- What you will do: Send each entry back exactly as given, pictures excluded.

- Records supplied:
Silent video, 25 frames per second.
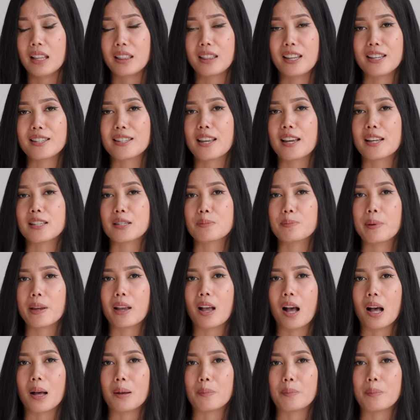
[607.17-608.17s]
This has
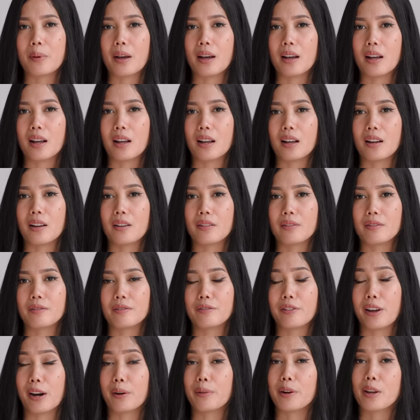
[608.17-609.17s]
become a
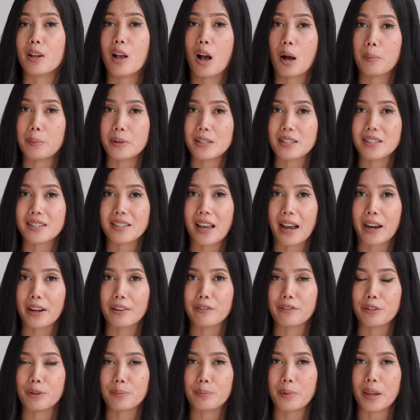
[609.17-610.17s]
very common
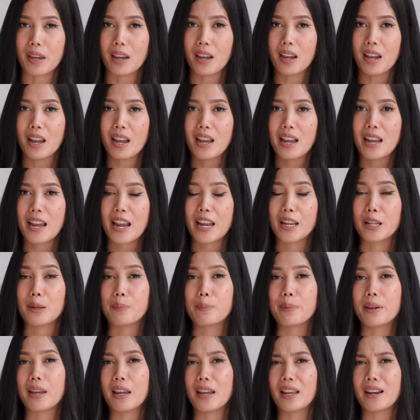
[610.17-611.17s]
sight for me. In
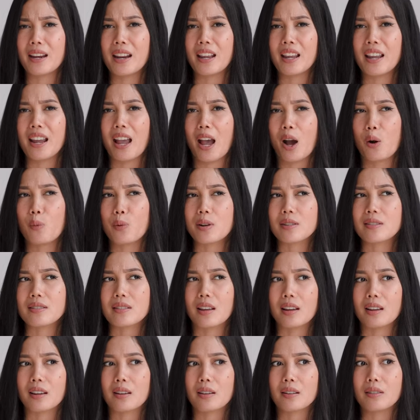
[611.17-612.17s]
the beginning, I was
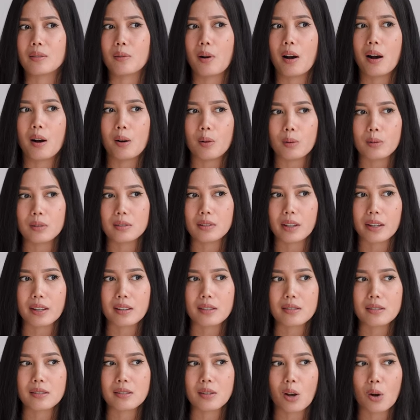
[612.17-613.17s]
like, wow,
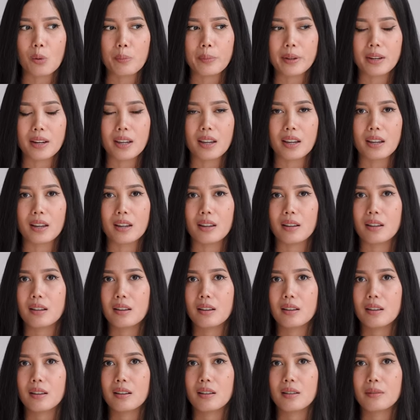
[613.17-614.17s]
like so many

- Finished task:
Silent video, 25 frames per second.
[607.17-608.17s]
This has
[608.17-609.17s]
become a
[609.17-610.17s]
very common
[610.17-611.17s]
sight for me. In
[611.17-612.17s]
the beginning, I was
[612.17-613.17s]
like, wow,
[613.17-614.17s]
like so many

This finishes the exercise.